--- What is expected ---
Word for word, set down the records and skip each picture.

(Available data Opens)

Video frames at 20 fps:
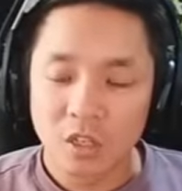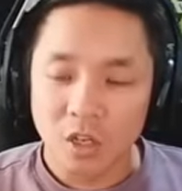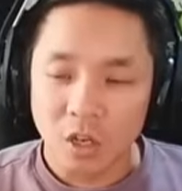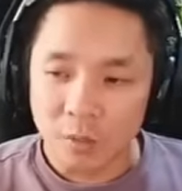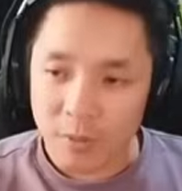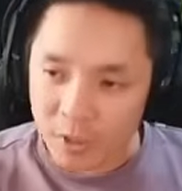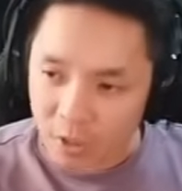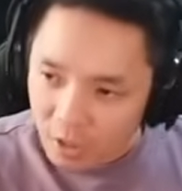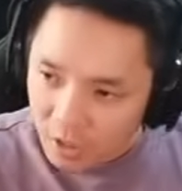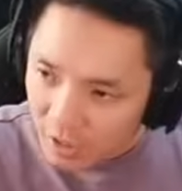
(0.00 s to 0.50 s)
Oh
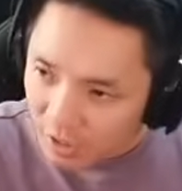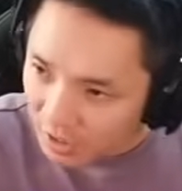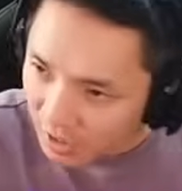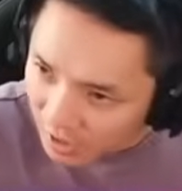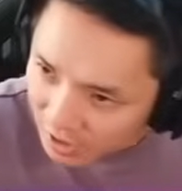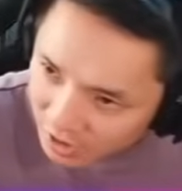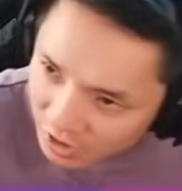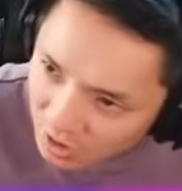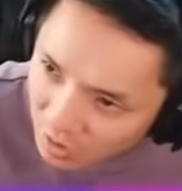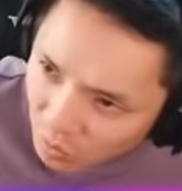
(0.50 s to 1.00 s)
my god! I think
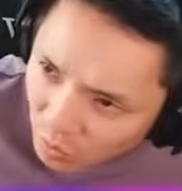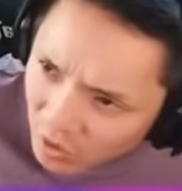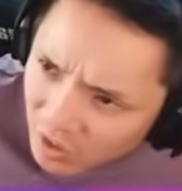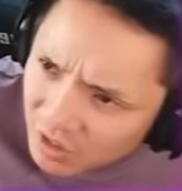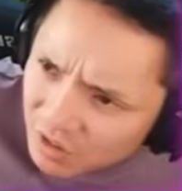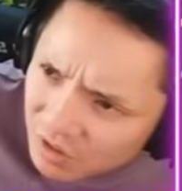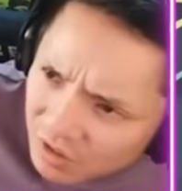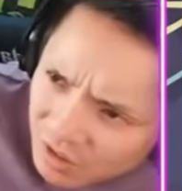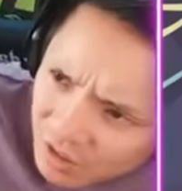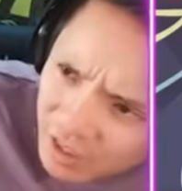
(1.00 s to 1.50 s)
he just
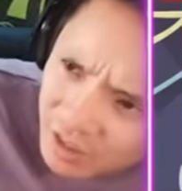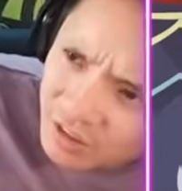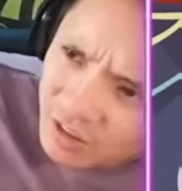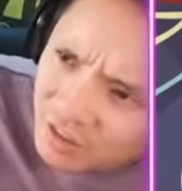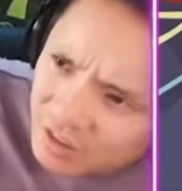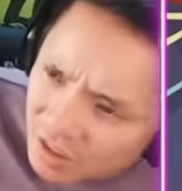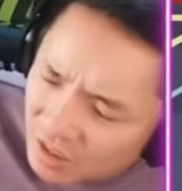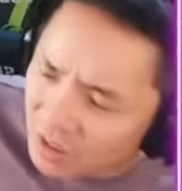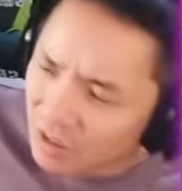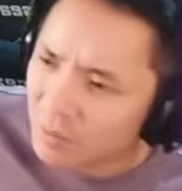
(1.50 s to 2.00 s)
wins now. Does
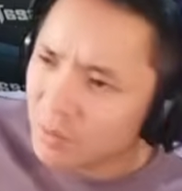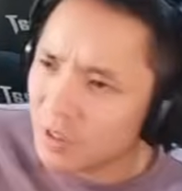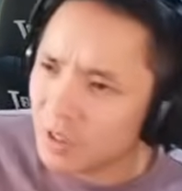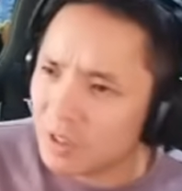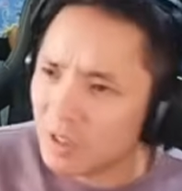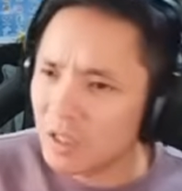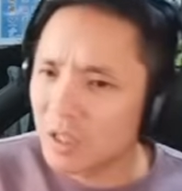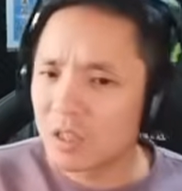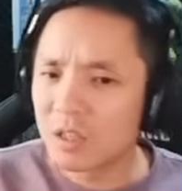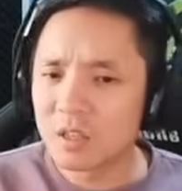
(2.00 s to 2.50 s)
he? Let me
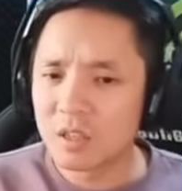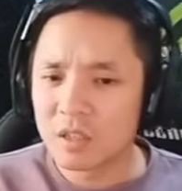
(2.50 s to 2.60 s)
think.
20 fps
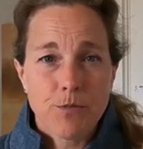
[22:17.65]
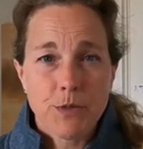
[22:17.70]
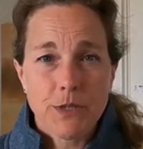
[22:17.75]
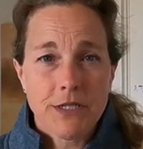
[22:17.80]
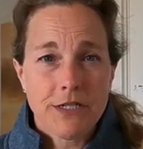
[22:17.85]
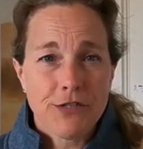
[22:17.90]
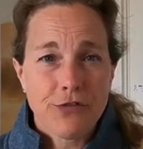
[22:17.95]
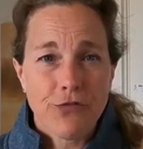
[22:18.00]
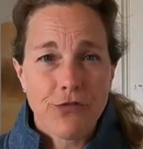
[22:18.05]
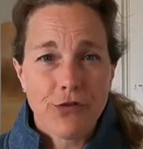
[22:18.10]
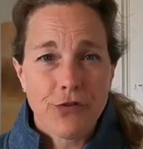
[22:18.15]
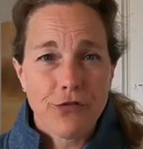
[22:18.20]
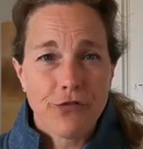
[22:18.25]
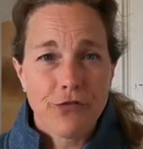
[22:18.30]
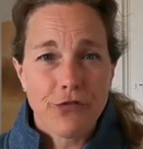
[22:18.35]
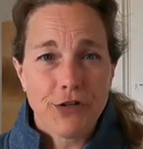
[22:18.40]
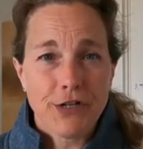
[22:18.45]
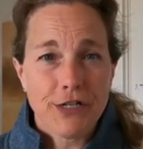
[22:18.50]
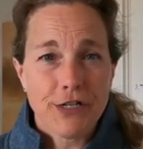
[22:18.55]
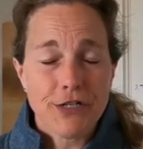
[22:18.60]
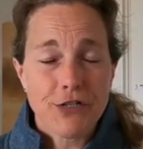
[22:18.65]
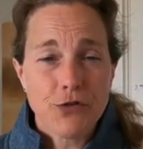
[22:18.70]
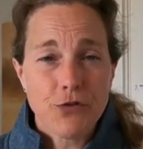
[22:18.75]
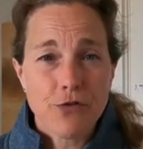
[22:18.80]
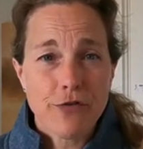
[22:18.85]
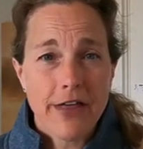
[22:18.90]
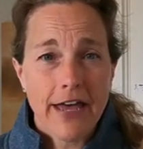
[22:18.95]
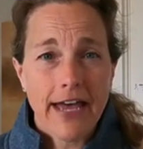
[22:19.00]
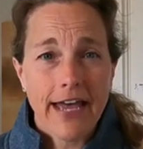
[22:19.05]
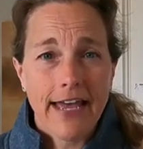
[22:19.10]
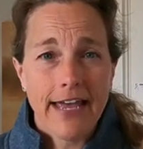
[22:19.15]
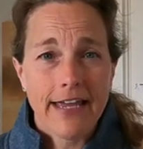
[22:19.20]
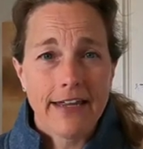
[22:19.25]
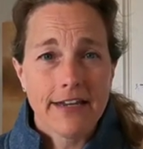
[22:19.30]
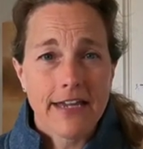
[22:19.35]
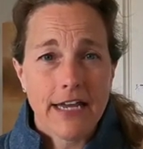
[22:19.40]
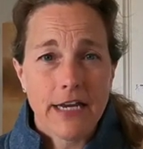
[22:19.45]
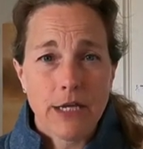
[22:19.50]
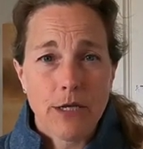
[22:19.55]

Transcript: please feel free to do that.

(Available data Closes)

--- Solved exercise ---
Video frames at 20 fps:
(0.00 s to 0.50 s)
Oh
(0.50 s to 1.00 s)
my god! I think
(1.00 s to 1.50 s)
he just
(1.50 s to 2.00 s)
wins now. Does
(2.00 s to 2.50 s)
he? Let me
(2.50 s to 2.60 s)
think.
20 fps
[22:17.65]
[22:17.70]
[22:17.75]
[22:17.80]
[22:17.85]
[22:17.90]
[22:17.95]
[22:18.00]
[22:18.05]
[22:18.10]
[22:18.15]
[22:18.20]
[22:18.25]
[22:18.30]
[22:18.35]
[22:18.40]
[22:18.45]
[22:18.50]
[22:18.55]
[22:18.60]
[22:18.65]
[22:18.70]
[22:18.75]
[22:18.80]
[22:18.85]
[22:18.90]
[22:18.95]
[22:19.00]
[22:19.05]
[22:19.10]
[22:19.15]
[22:19.20]
[22:19.25]
[22:19.30]
[22:19.35]
[22:19.40]
[22:19.45]
[22:19.50]
[22:19.55]

Transcript: please feel free to do that.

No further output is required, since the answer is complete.